(Collected data entries)
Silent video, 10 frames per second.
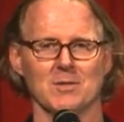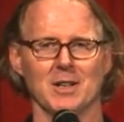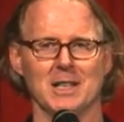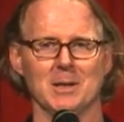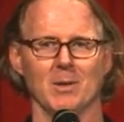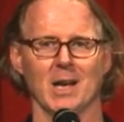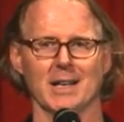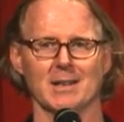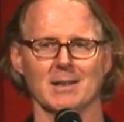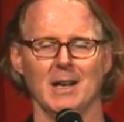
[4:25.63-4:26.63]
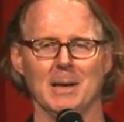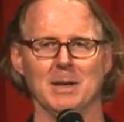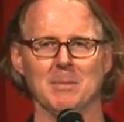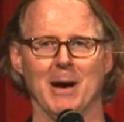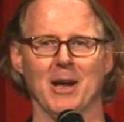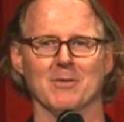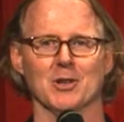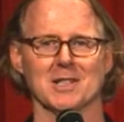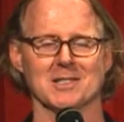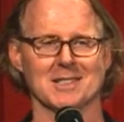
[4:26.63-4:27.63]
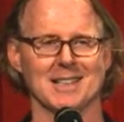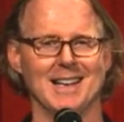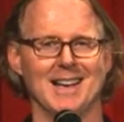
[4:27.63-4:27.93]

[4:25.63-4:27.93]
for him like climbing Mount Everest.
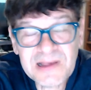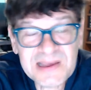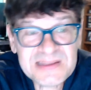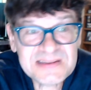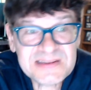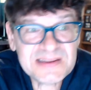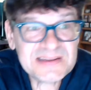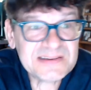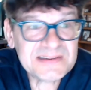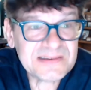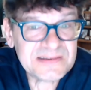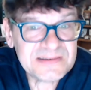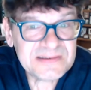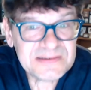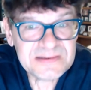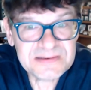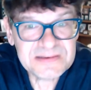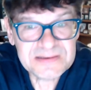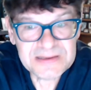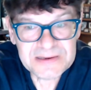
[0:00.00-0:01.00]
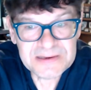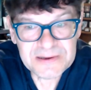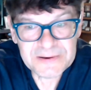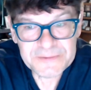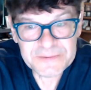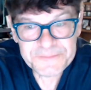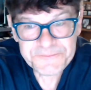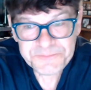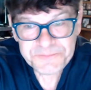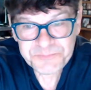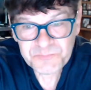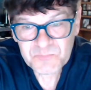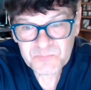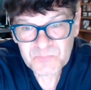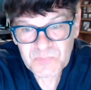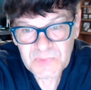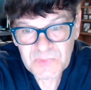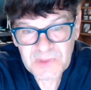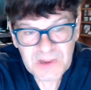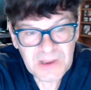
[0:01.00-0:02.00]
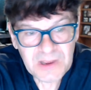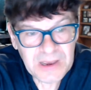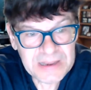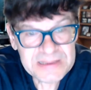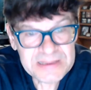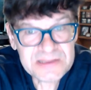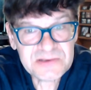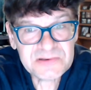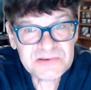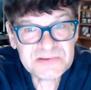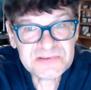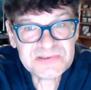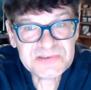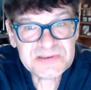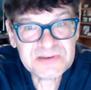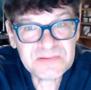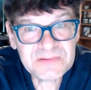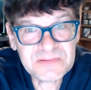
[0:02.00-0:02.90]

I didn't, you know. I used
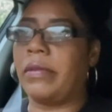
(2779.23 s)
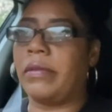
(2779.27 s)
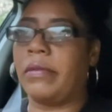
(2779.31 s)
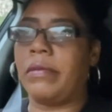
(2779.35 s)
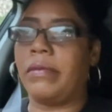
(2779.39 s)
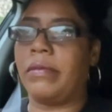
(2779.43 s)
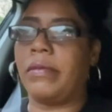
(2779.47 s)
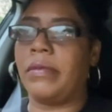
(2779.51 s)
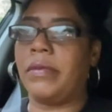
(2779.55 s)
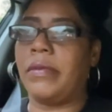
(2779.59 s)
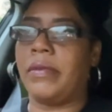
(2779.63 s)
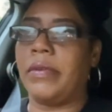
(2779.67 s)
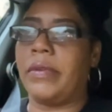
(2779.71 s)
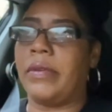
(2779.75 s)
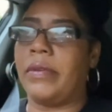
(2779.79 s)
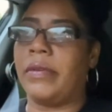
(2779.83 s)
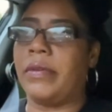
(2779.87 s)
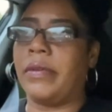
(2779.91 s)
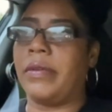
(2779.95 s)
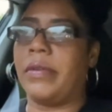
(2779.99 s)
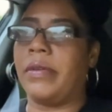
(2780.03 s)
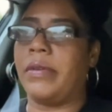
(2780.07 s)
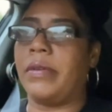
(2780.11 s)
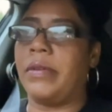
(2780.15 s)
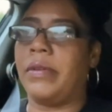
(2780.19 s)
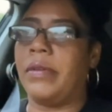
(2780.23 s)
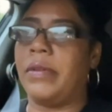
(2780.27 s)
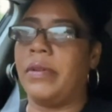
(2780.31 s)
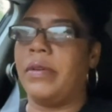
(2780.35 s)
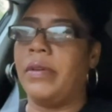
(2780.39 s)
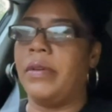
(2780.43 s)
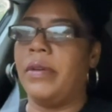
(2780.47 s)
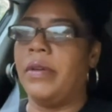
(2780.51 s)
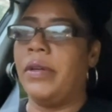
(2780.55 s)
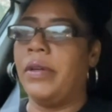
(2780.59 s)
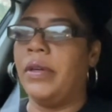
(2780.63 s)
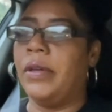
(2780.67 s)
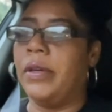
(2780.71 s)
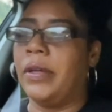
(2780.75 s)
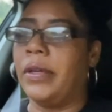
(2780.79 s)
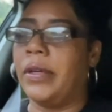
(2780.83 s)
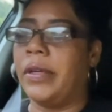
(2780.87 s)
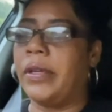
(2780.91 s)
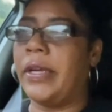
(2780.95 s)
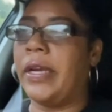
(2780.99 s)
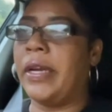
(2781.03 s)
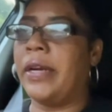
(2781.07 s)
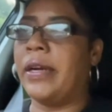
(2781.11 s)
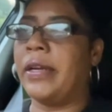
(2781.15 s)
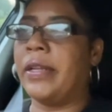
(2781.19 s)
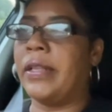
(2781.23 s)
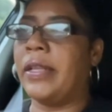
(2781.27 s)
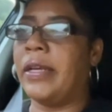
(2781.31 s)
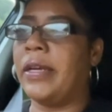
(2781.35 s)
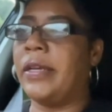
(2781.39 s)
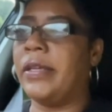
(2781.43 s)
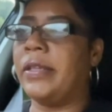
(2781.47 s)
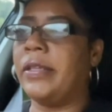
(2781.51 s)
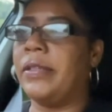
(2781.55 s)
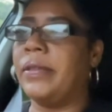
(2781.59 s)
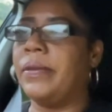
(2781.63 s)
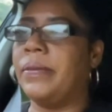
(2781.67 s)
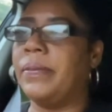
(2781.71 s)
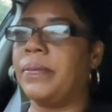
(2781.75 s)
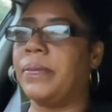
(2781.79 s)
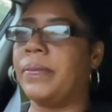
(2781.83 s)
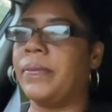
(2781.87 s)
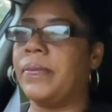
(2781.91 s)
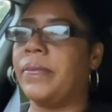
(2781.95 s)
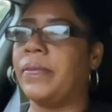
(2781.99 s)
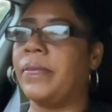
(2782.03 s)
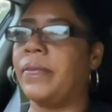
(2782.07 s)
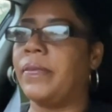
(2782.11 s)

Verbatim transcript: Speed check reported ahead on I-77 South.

» EXERCISE AIM
Nothing but the lines from the one holding "(2781.79 s)" through the final line of the entries should be retyped, exactly as they stand and without pictures.

» WRITTEN ANSWER
(2781.79 s)
(2781.83 s)
(2781.87 s)
(2781.91 s)
(2781.95 s)
(2781.99 s)
(2782.03 s)
(2782.07 s)
(2782.11 s)

Verbatim transcript: Speed check reported ahead on I-77 South.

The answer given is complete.